[DATA FOR REVIEW — start]
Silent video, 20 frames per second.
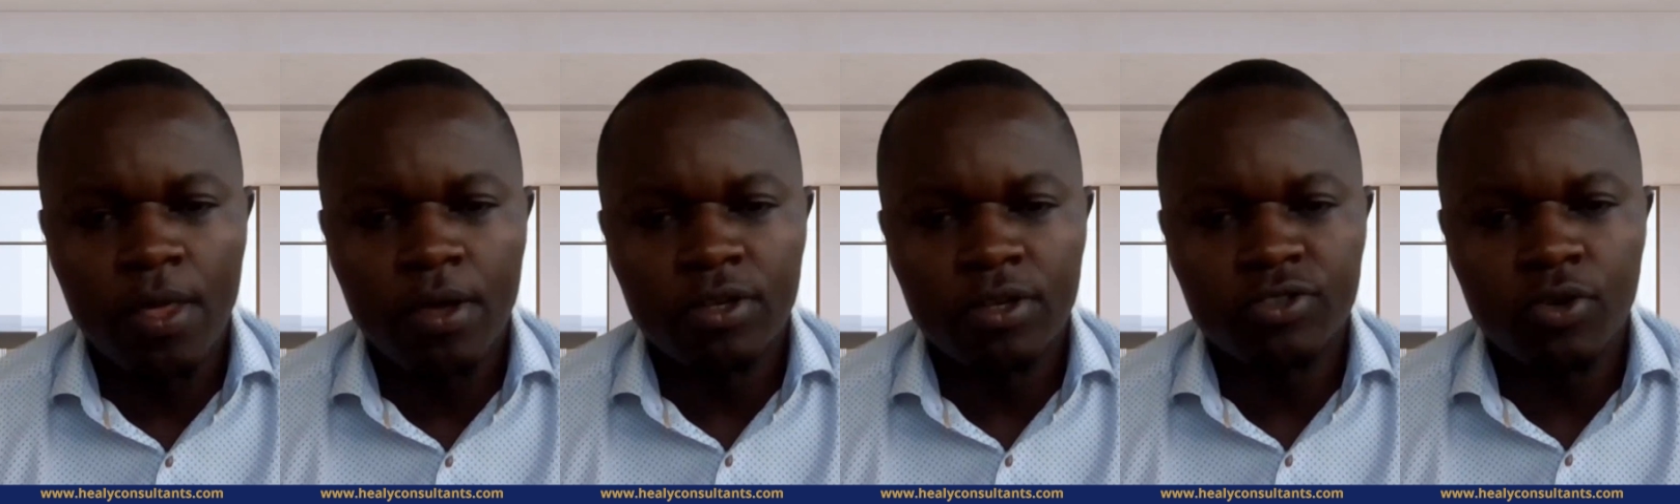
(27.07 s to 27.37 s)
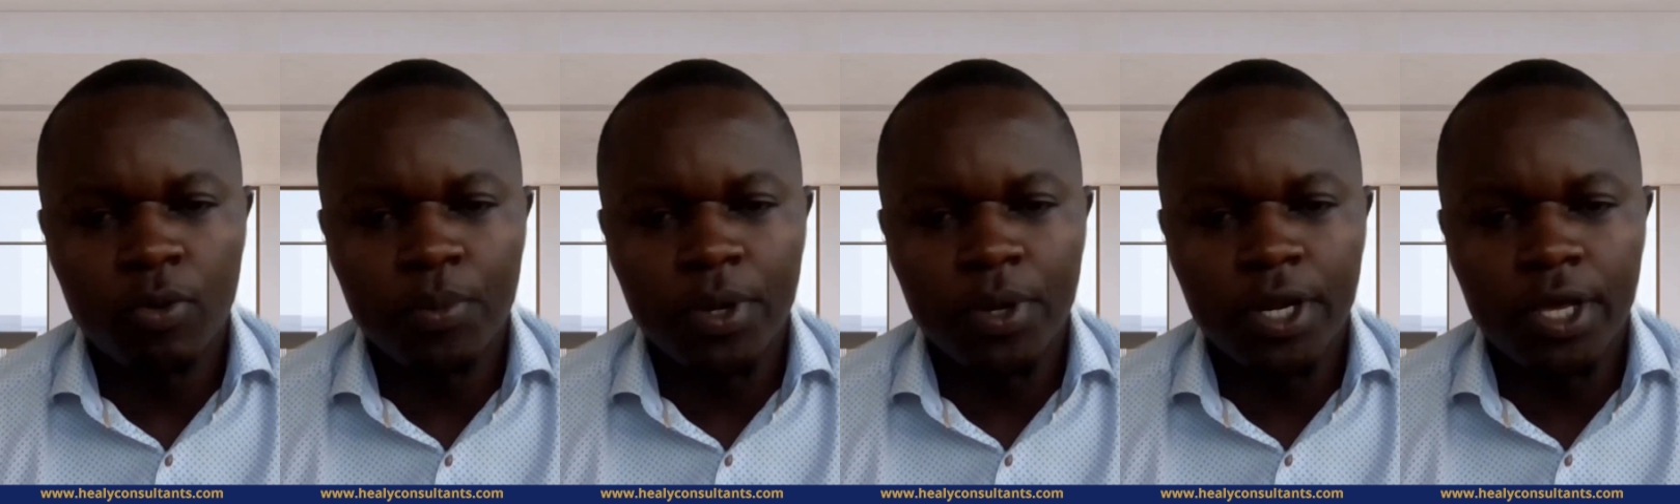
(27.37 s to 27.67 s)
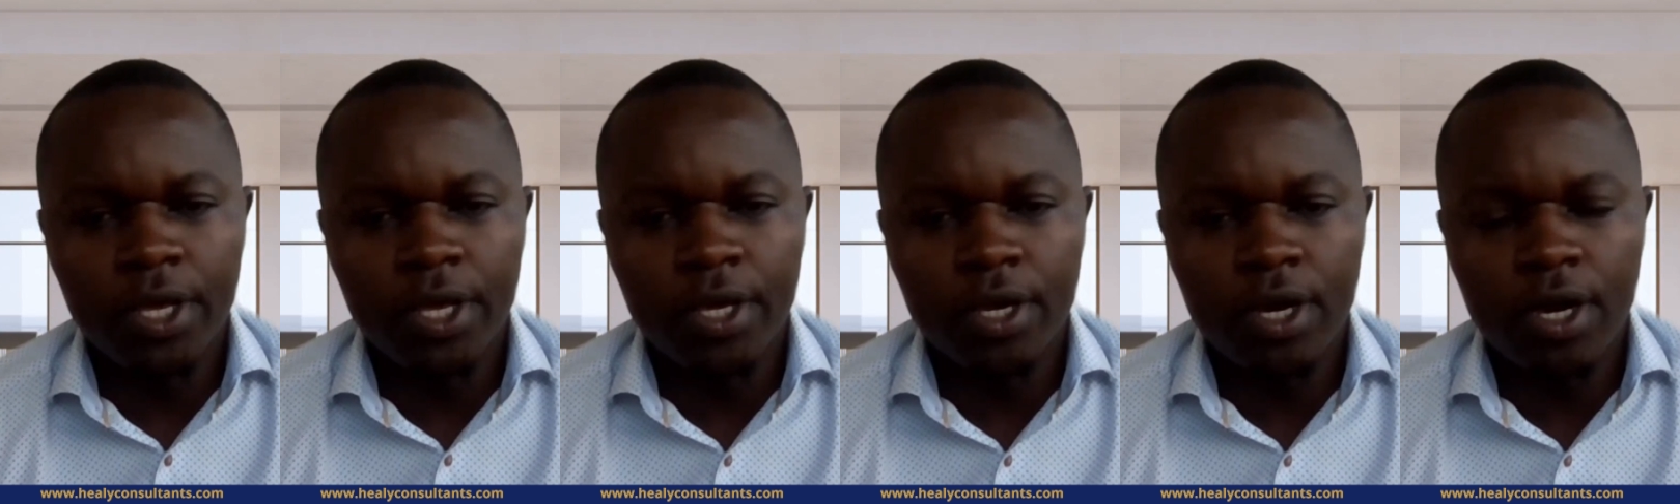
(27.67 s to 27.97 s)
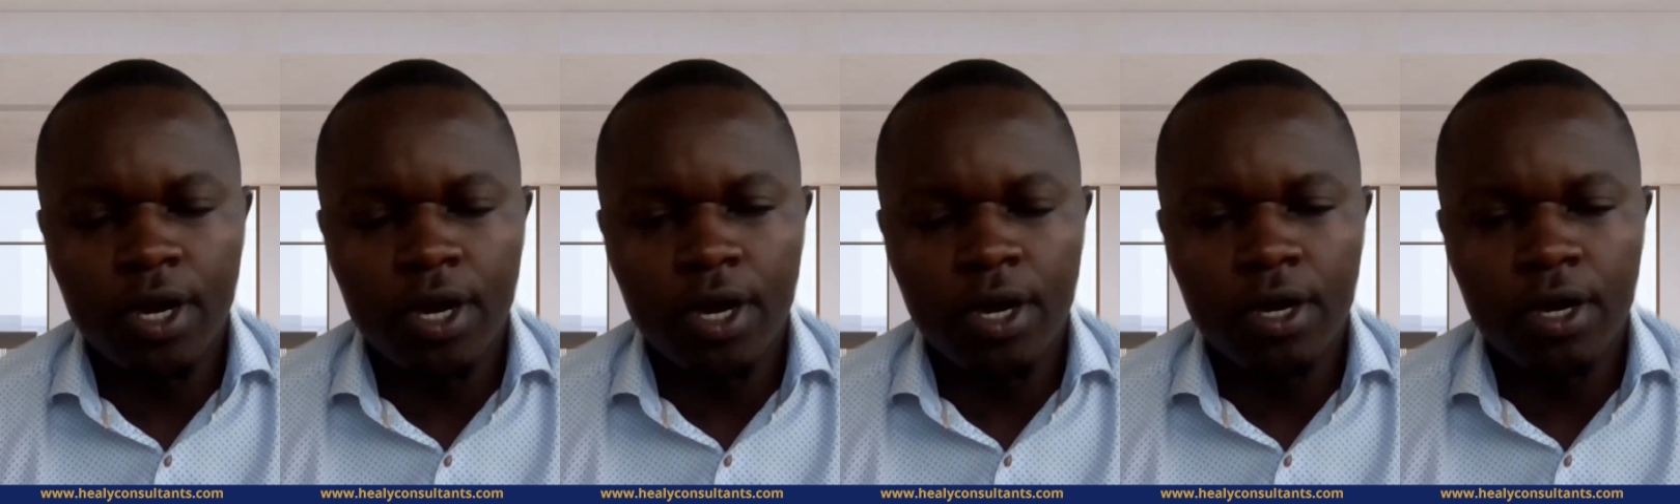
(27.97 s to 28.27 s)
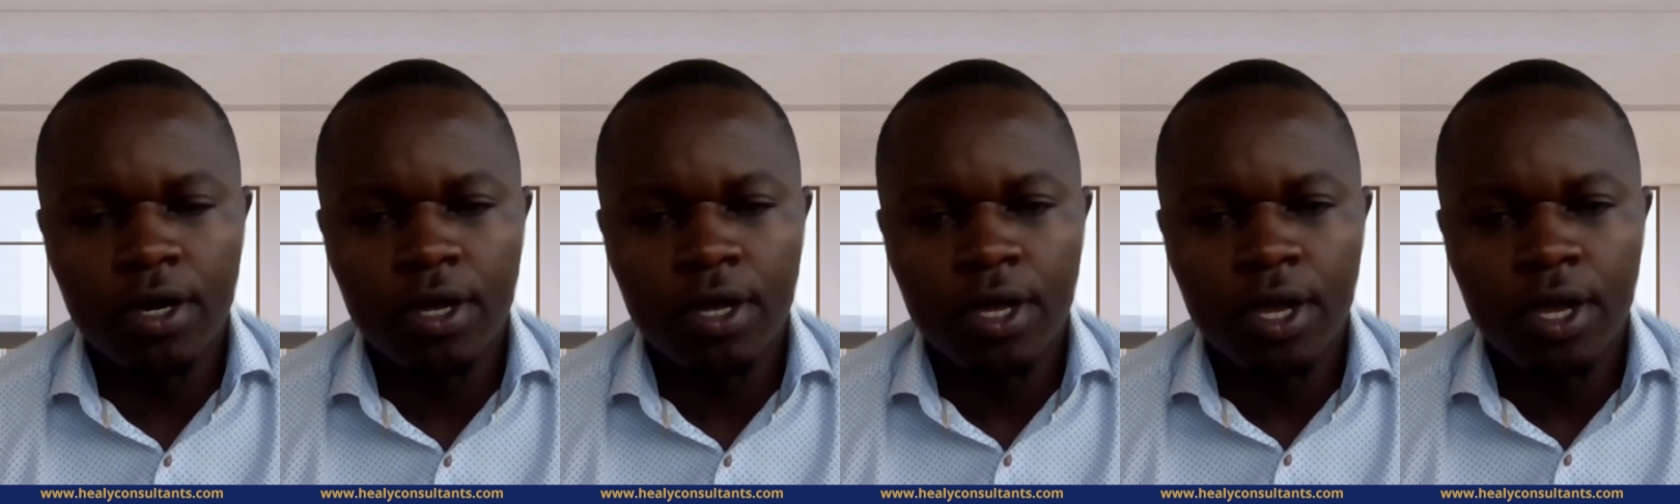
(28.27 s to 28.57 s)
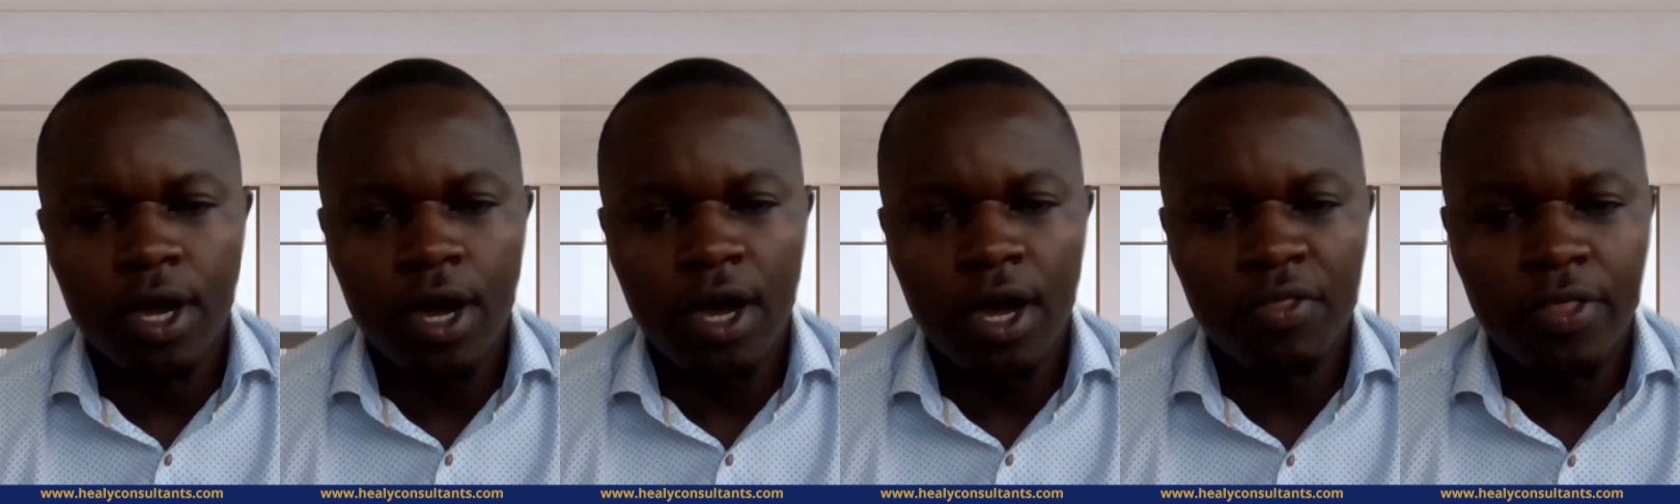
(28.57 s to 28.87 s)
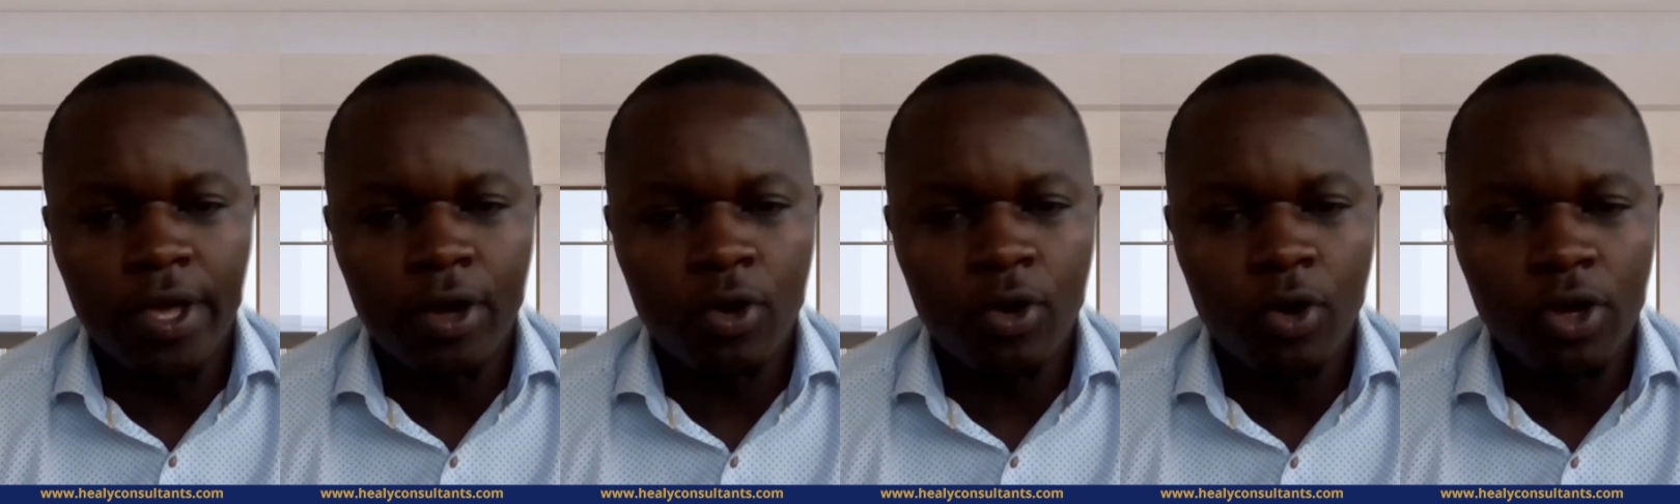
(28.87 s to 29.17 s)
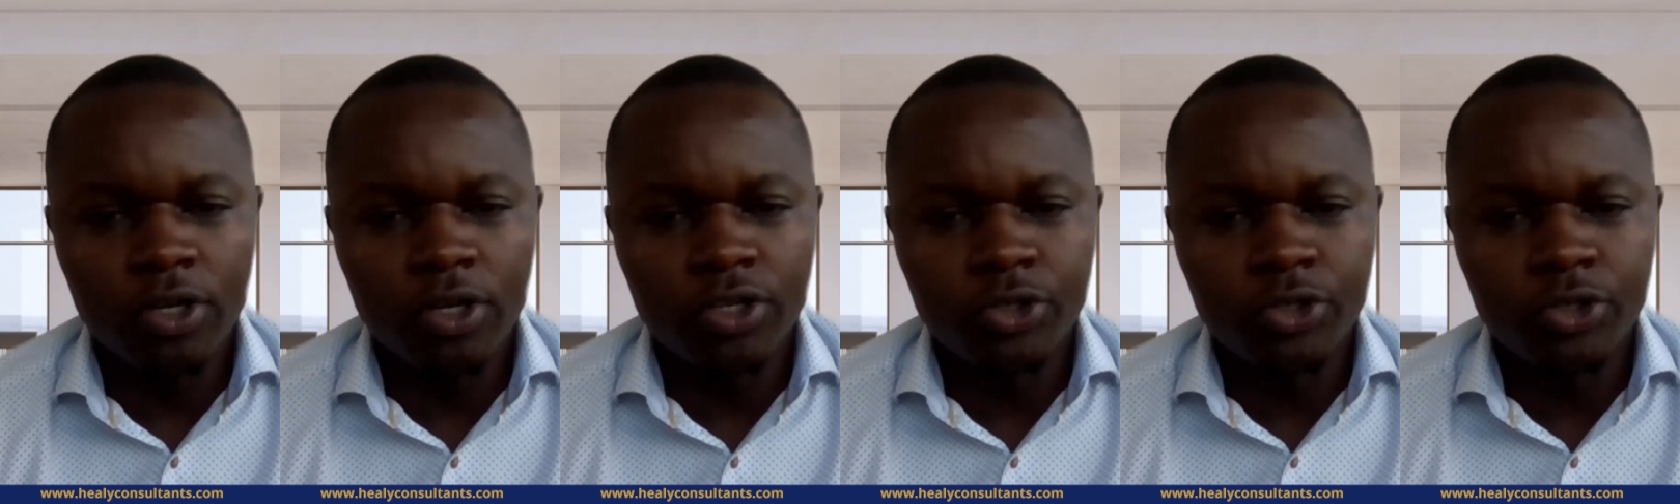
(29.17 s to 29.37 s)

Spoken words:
So meaning, are they going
[DATA FOR REVIEW — finish]
GOAL OF THE EXERCISE:
From the line containing "(27.67 s to 27.97 s)" through the last line of the listing, inclusive, transcribe every line exactly and nothing else; the pictures stay out.

ANSWER SPACE:
(27.67 s to 27.97 s)
(27.97 s to 28.27 s)
(28.27 s to 28.57 s)
(28.57 s to 28.87 s)
(28.87 s to 29.17 s)
(29.17 s to 29.37 s)

Spoken words:
So meaning, are they going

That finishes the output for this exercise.